1

I want to multiply two NxN matrices using SIMD. I want to do matrix multiplication for 64-bit integers, and multiply one element of a matrix with another element with the same index. For example:

c[1][1] = a[1][1] * b[1][1]

An error occurs when multiplying with the _mm256_mullo_epi64 operation. I can't figure out why this is happening. Can I write the resulting value into a 256-bit register?

#include <iostream>
#include <immintrin.h>

using namespace std;

int avx_mult(__int64** A, __int64** B, __int64** C, int N) {
    cout << "AVX mult:" << endl;
    if (N < 4 || N % 4 != 0) return 0;

    for (int i = 0; i < N; i++) {
        for (int j = 0; j < N; j += 4) {
            // filling the resulting AMX register with zeros
            __m256i c_line = _mm256_setzero_si256();
            // load 4 long long elements from array A into AMX register
            __m256i a_line = _mm256_loadu_si256((__m256i*) & A[i][j]);
            // load 4 long long elements from array B into AMX register
            __m256i b_line = _mm256_loadu_si256((__m256i*) & B[i][j]);

            // multiplying two AVX registers
            c_line = _mm256_mullo_epi64(a_line, b_line);
        }
    }
}

int main() {
    const unsigned int N = 4; // array size

    __int64** A = new __int64* [N]; 
    __int64** B = new __int64* [N];
    __int64** C = new __int64* [N]; 

    for (int i = 0; i < N; i++) {
        A[i] = new __int64[N];
        B[i] = new __int64[N];
        C[i] = new __int64[N];
    }

    for (int i = 0; i < N; i++) { // filling arrays
        for (int j = 0; j < N; j++) {
            A[i][j] = __int64(rand() % 10);
            B[i][j] = __int64(rand() % 10);
            C[i][j] = __int64(0);
        }
    }

    avx_mult(A, B, C, N);

    for (int i = 0; i < N; i++) {
        delete[] A[i];
        delete[] B[i];
        delete[] C[i];

    }
    delete[] A;
    delete[] B;
    delete[] C;
}

The code compiles, but the program stops on this line:

c_line = _mm256_mullo_epi64(a_line, b_line);

... with exit code 0xC000001D: Illegal Instruction exception.
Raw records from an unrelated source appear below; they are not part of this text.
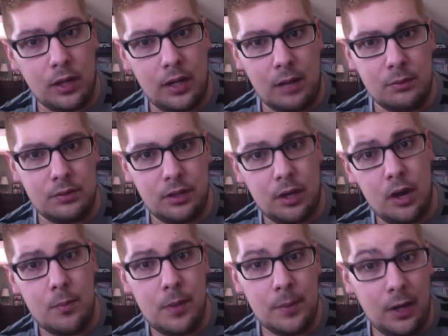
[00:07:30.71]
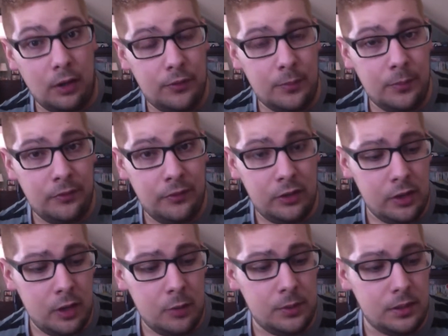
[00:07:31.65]
and I was like, oh, maybe I'll film a
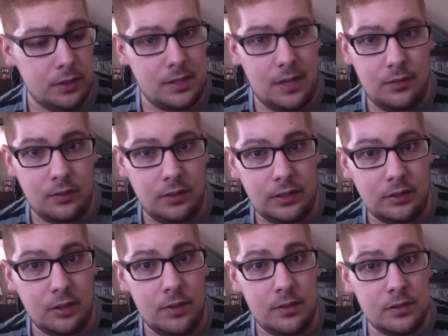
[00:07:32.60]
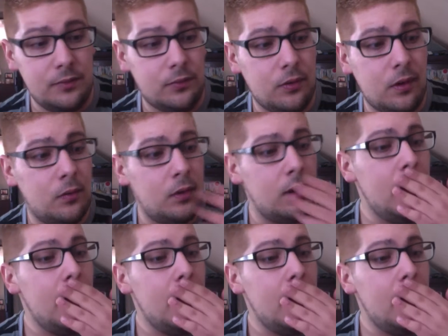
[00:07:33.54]
video because I haven't like done this in forever.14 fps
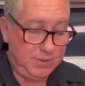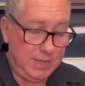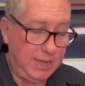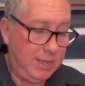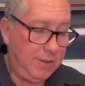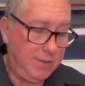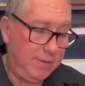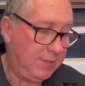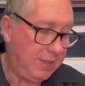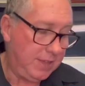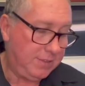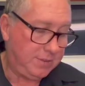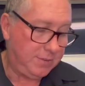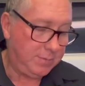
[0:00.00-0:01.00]
tail and everything
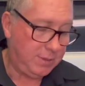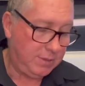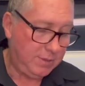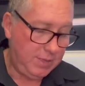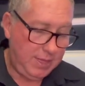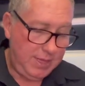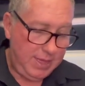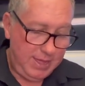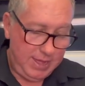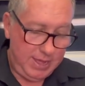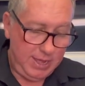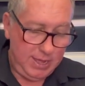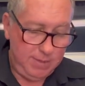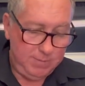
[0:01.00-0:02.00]
else as well.
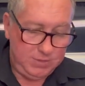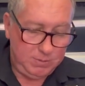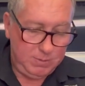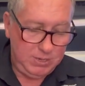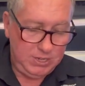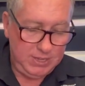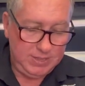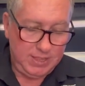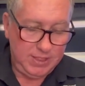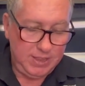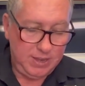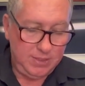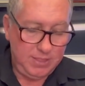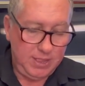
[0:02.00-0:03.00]
Squid jigs
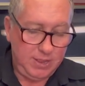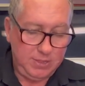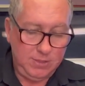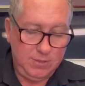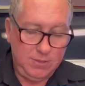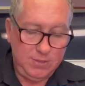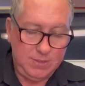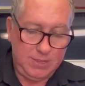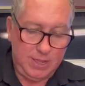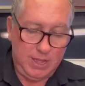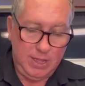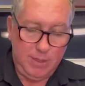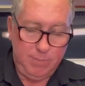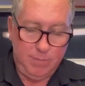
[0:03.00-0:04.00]
other than that I use,
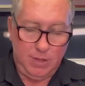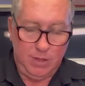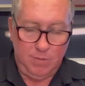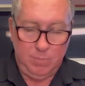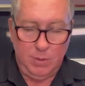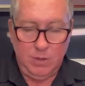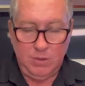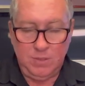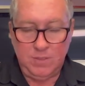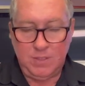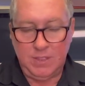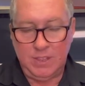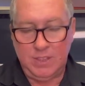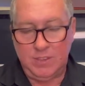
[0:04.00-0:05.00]
I've been
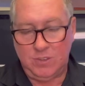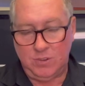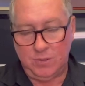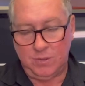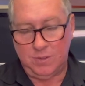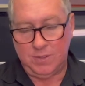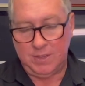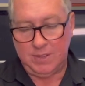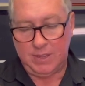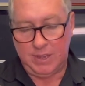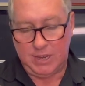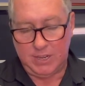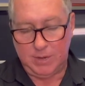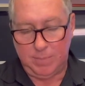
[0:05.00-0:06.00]
using these jewels. These
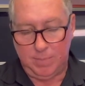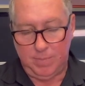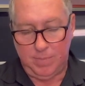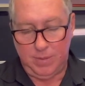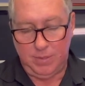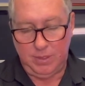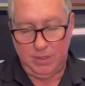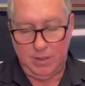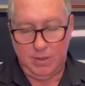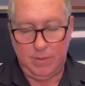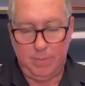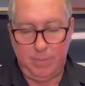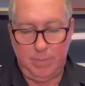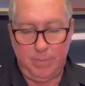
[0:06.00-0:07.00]
are actually, I think they're
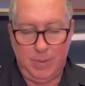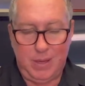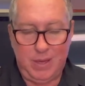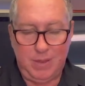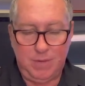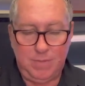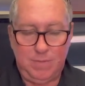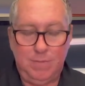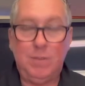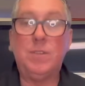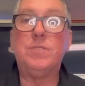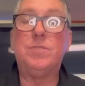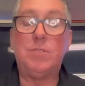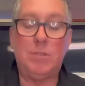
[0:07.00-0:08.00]
like part of
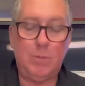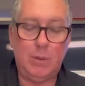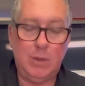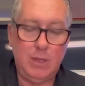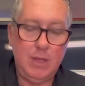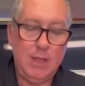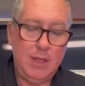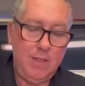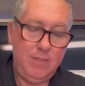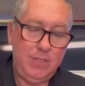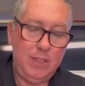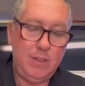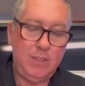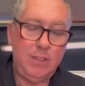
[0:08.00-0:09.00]
Yazuri, but
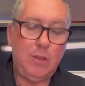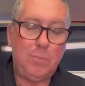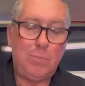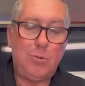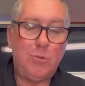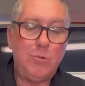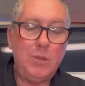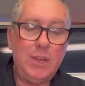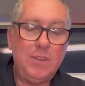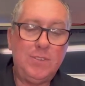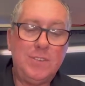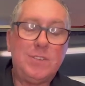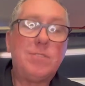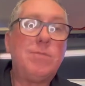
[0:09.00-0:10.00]
they're like the old prawn
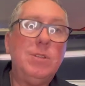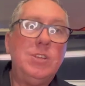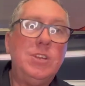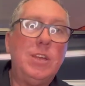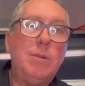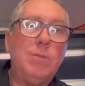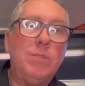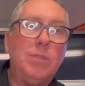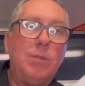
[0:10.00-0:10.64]
hunter squid jig with the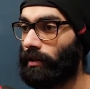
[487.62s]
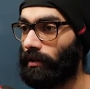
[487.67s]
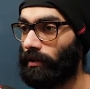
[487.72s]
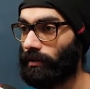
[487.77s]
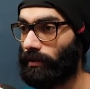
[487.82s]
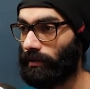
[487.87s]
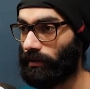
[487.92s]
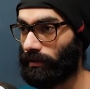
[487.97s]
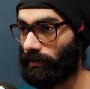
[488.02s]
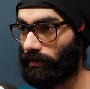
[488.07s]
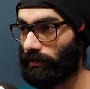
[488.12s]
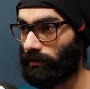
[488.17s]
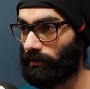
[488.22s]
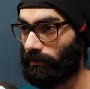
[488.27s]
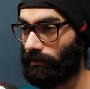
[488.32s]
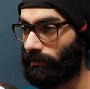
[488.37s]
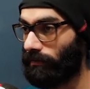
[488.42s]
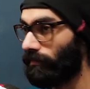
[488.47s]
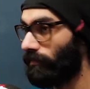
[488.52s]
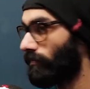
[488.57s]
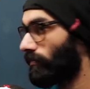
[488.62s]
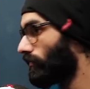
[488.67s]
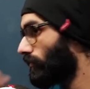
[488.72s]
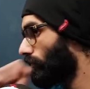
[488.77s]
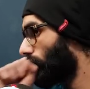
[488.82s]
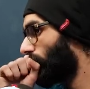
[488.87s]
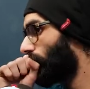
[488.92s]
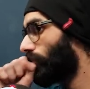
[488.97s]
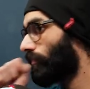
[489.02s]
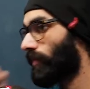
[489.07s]
this,
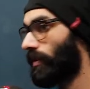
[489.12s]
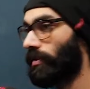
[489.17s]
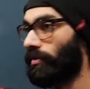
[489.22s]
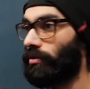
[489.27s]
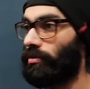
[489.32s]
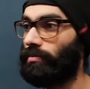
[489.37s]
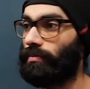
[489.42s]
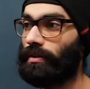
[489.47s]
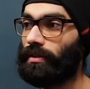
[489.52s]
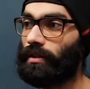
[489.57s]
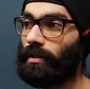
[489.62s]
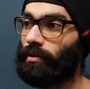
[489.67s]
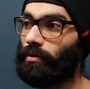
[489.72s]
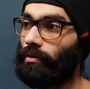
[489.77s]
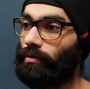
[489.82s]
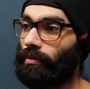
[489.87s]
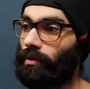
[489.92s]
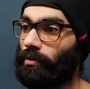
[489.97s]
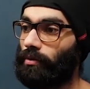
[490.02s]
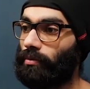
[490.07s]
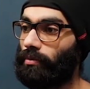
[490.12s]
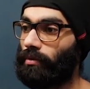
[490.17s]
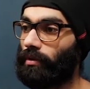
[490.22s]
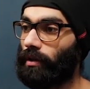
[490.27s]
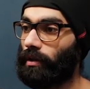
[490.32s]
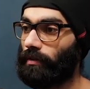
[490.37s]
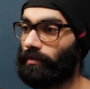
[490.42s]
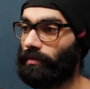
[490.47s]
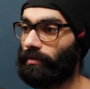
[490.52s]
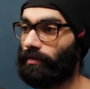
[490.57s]
excuse me, send it over to
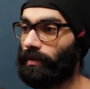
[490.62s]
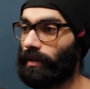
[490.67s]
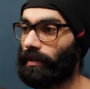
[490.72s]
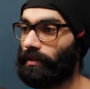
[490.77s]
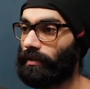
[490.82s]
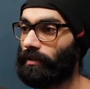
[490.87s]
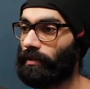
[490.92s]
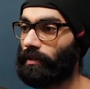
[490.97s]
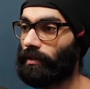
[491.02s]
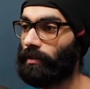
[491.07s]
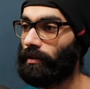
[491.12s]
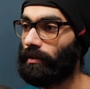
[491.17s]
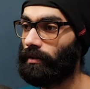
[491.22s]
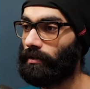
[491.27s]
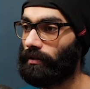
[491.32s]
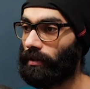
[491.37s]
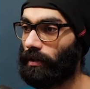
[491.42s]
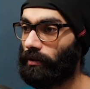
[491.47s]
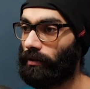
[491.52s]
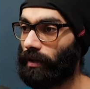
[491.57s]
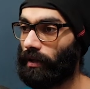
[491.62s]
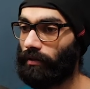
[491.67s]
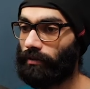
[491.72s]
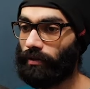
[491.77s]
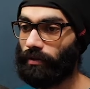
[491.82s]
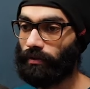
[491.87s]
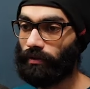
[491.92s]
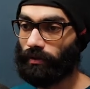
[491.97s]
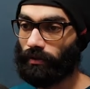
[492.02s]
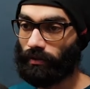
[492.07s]
After Effects. So now you have
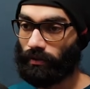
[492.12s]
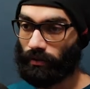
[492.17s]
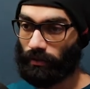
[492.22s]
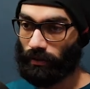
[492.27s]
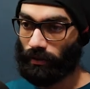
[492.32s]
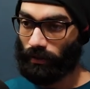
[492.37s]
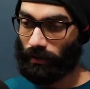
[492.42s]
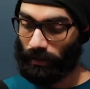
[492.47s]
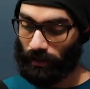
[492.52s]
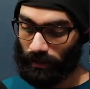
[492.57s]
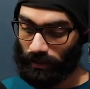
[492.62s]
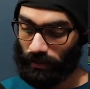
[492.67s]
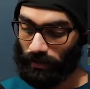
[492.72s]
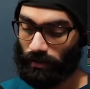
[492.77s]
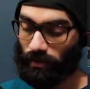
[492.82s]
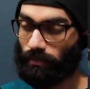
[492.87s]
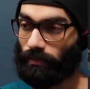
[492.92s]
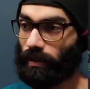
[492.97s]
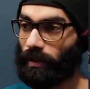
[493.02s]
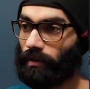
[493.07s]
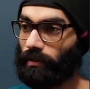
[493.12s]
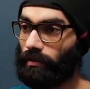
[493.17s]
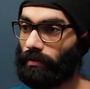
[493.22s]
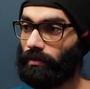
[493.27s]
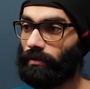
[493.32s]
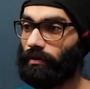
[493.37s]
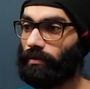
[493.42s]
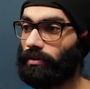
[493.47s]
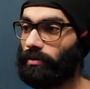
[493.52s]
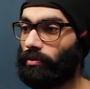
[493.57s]
here, let's just make
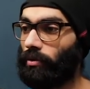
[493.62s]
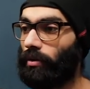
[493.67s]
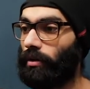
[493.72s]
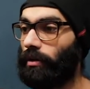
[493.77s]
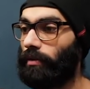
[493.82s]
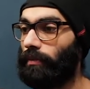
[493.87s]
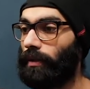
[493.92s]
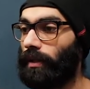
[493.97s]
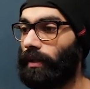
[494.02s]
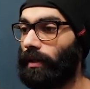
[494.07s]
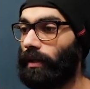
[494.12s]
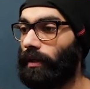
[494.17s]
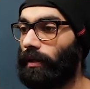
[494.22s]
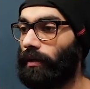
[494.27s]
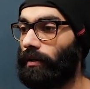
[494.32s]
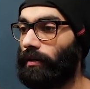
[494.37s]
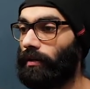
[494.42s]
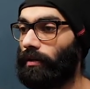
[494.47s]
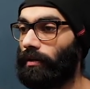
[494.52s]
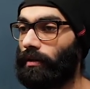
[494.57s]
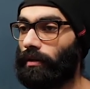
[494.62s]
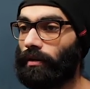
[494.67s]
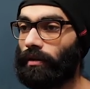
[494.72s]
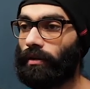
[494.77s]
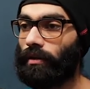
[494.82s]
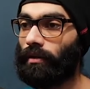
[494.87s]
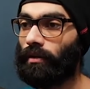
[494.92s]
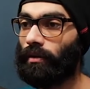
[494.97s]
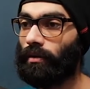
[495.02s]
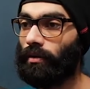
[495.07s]
a solid behind
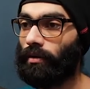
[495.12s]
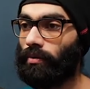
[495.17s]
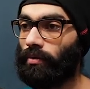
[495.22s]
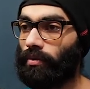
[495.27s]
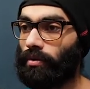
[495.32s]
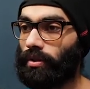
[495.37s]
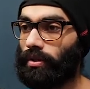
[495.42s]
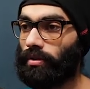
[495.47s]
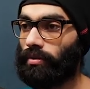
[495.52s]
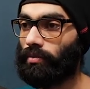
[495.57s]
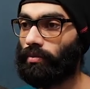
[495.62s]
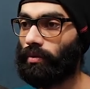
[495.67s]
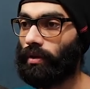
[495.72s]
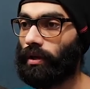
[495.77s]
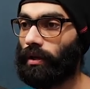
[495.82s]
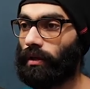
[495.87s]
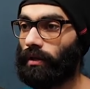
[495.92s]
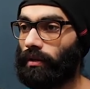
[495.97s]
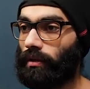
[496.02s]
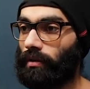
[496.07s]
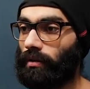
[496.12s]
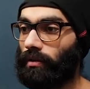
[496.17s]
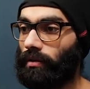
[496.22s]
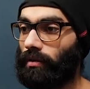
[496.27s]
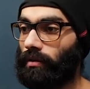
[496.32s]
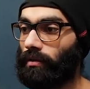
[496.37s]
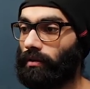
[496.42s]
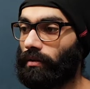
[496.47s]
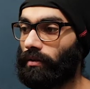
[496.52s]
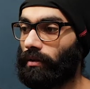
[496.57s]
which is white.
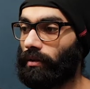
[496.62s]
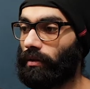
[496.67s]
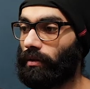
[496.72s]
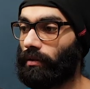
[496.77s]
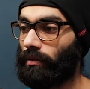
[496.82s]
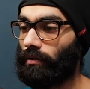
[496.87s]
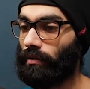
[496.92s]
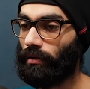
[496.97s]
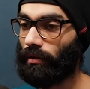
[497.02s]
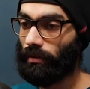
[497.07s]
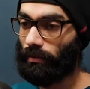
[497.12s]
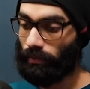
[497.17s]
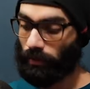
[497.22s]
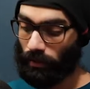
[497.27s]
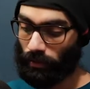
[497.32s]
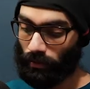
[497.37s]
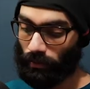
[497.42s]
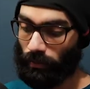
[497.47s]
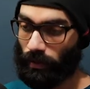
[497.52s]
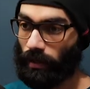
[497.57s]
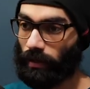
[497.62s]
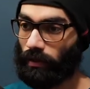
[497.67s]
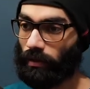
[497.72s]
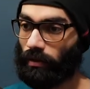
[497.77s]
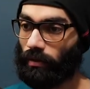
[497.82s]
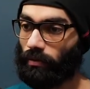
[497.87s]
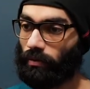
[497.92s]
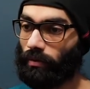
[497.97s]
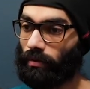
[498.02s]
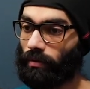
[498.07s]
Okay, that'll be your
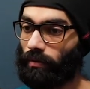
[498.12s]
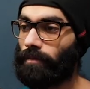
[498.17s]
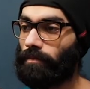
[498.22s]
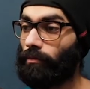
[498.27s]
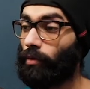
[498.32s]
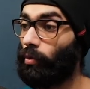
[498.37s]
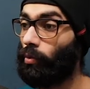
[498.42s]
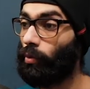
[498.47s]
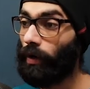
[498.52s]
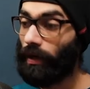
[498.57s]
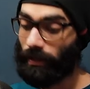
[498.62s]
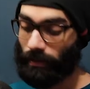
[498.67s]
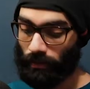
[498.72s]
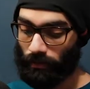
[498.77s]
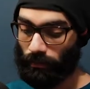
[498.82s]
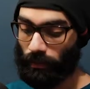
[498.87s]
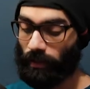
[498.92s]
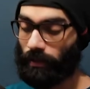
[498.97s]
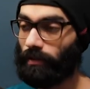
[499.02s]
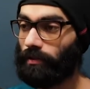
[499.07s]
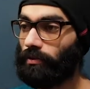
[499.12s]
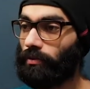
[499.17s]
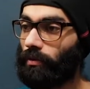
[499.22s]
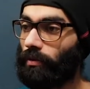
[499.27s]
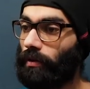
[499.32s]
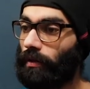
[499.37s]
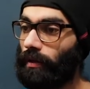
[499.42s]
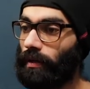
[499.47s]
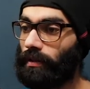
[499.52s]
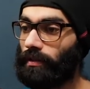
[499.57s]
background. Oh, I didn't make a
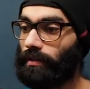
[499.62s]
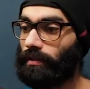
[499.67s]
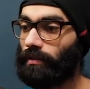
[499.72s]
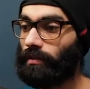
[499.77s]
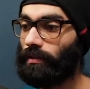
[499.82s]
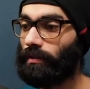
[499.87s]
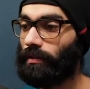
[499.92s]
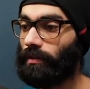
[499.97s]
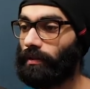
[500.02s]
solid, I just,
The Intel Intrinsics Documentation for _mm256_mullo_epi64 says:

Synopsis

__m256i _mm256_mullo_epi64 (__m256i a, __m256i b)
#include <immintrin.h>
Instruction: vpmullq ymm, ymm, ymm
CPUID Flags: AVX512DQ + AVX512VL

Description

Multiply the packed 64-bit integers in a and b, producing intermediate 128-bit integers, and store the low 64 bits of the intermediate integers in dst.

My function arguments fit the description. Or is there some mistake?

Jan Schultke
  • 17,446
  • 6
  • 47
  • 96
hellicop11
  • 13
  • 2
  • 1
    There shouldn't be any AMX registers involved by the way, that's a different thing – harold Jun 08 '23 at 23:35
  • 1
    @Jan Schultke - nice edit, but I wouldn't have inlined the image. It isn't actually telling us anything beyond the fact that there's an Illegal Instruction exception on that source line, just confirming the question title. And it's not surprising that the AVX-512 instruction faulted, so there isn't a mystery that needs full details. (Also, the text in the image is unreadably small when inlined, so if I was inlining in another case, I'd make the image a link to the image URL, like `[ ![alt text][1] ][1]` but without the spaces. So people can click it to open it.) – Peter Cordes Jun 09 '23 at 15:12
  • @PeterCordes thanks, I'll keep that in mind for the future. I've made another edit and removed the image which was kinda unnecessary. – Jan Schultke Jun 09 '23 at 15:20

1 Answers1

4

Not every x86_64 processor supports every instruction. Namely, _mm256_mullo_epi64 requires AVX-512 extensions, and if the rest of your code works, but running this intrinsic result in executing an illegal instruction, then you're most likely running this code on a processor without AVX-512.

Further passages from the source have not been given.